== ACTIVITY ==
The answer is one number: how many lines in the data below hold "with".

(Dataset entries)
========
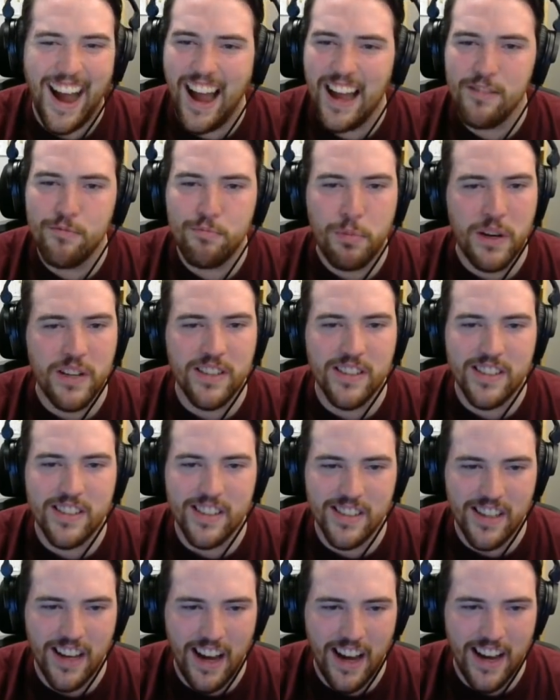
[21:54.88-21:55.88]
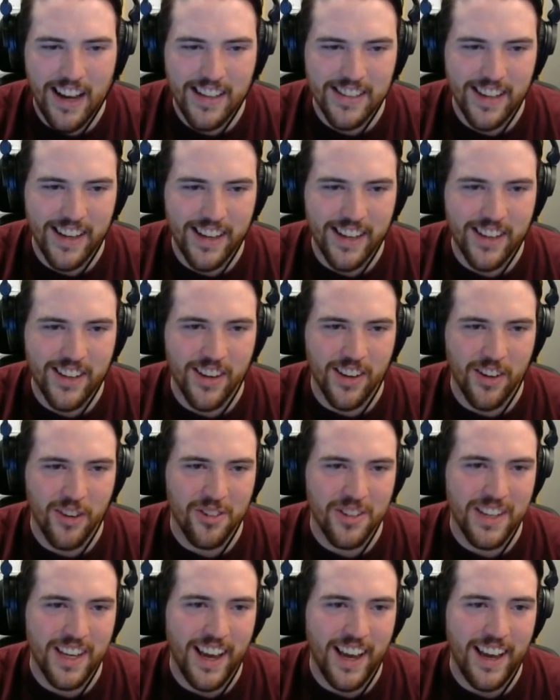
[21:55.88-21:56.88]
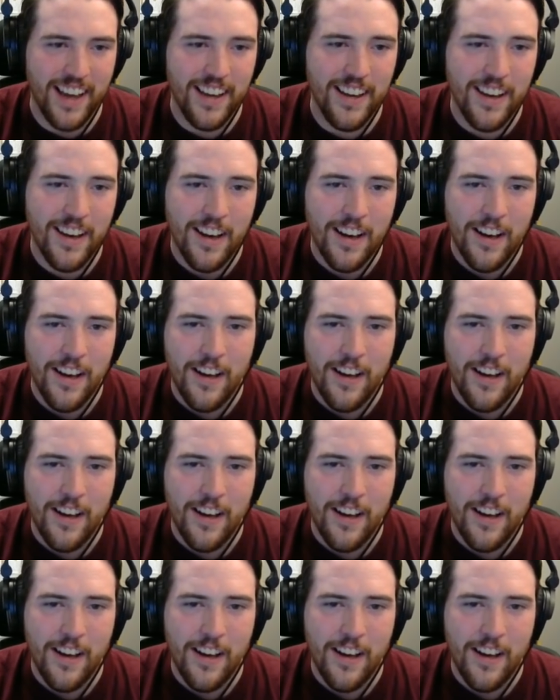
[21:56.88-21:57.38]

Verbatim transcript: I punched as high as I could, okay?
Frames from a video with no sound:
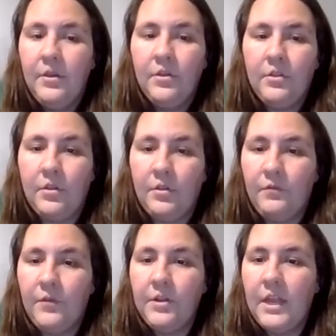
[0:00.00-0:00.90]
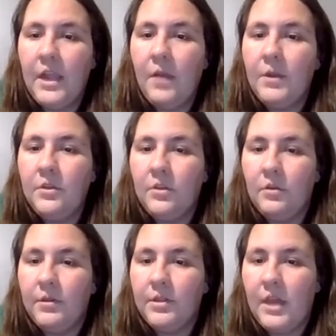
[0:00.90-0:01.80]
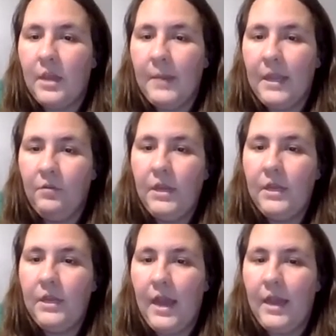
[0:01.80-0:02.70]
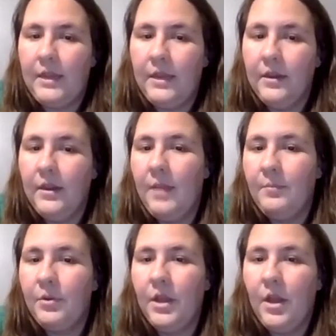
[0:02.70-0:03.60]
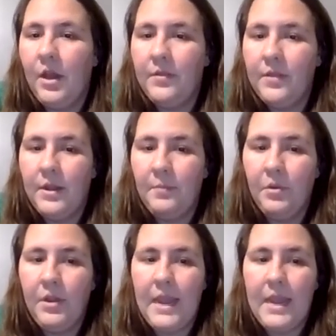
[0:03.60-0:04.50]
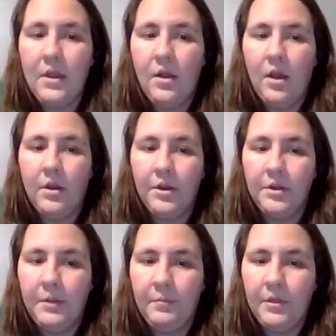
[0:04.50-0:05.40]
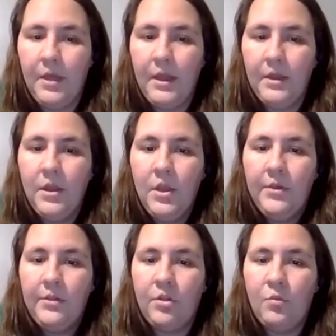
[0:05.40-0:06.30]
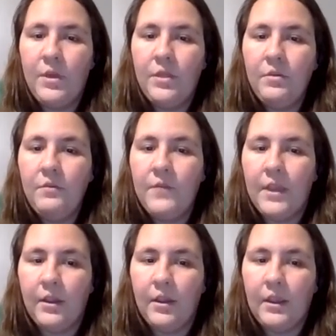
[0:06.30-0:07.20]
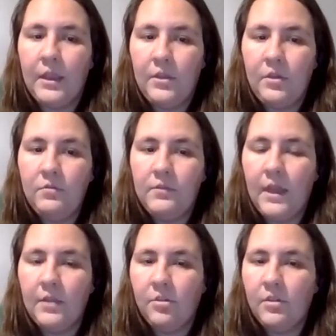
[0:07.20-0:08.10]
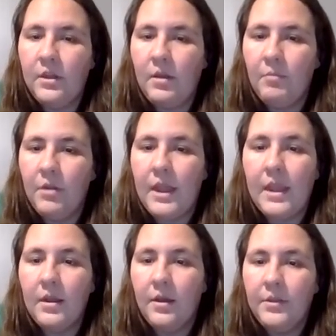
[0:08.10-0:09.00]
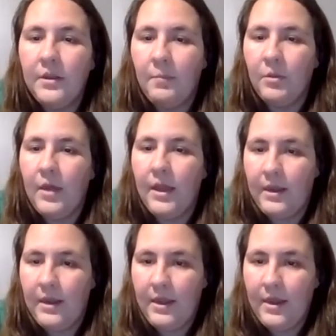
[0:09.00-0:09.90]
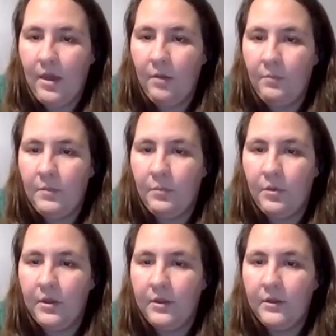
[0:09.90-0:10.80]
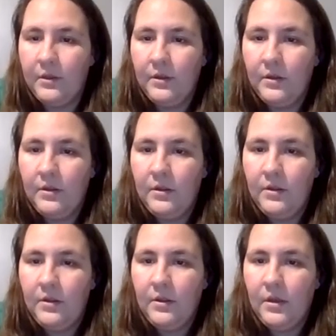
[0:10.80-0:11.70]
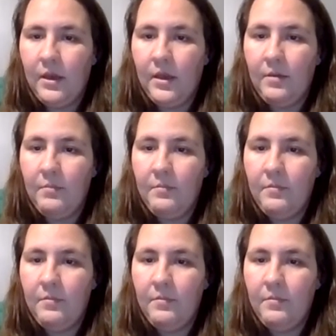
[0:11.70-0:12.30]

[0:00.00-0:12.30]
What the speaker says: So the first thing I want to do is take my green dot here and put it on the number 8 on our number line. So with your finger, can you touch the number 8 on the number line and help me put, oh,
========
== RESULT OF THIS TASK ==
2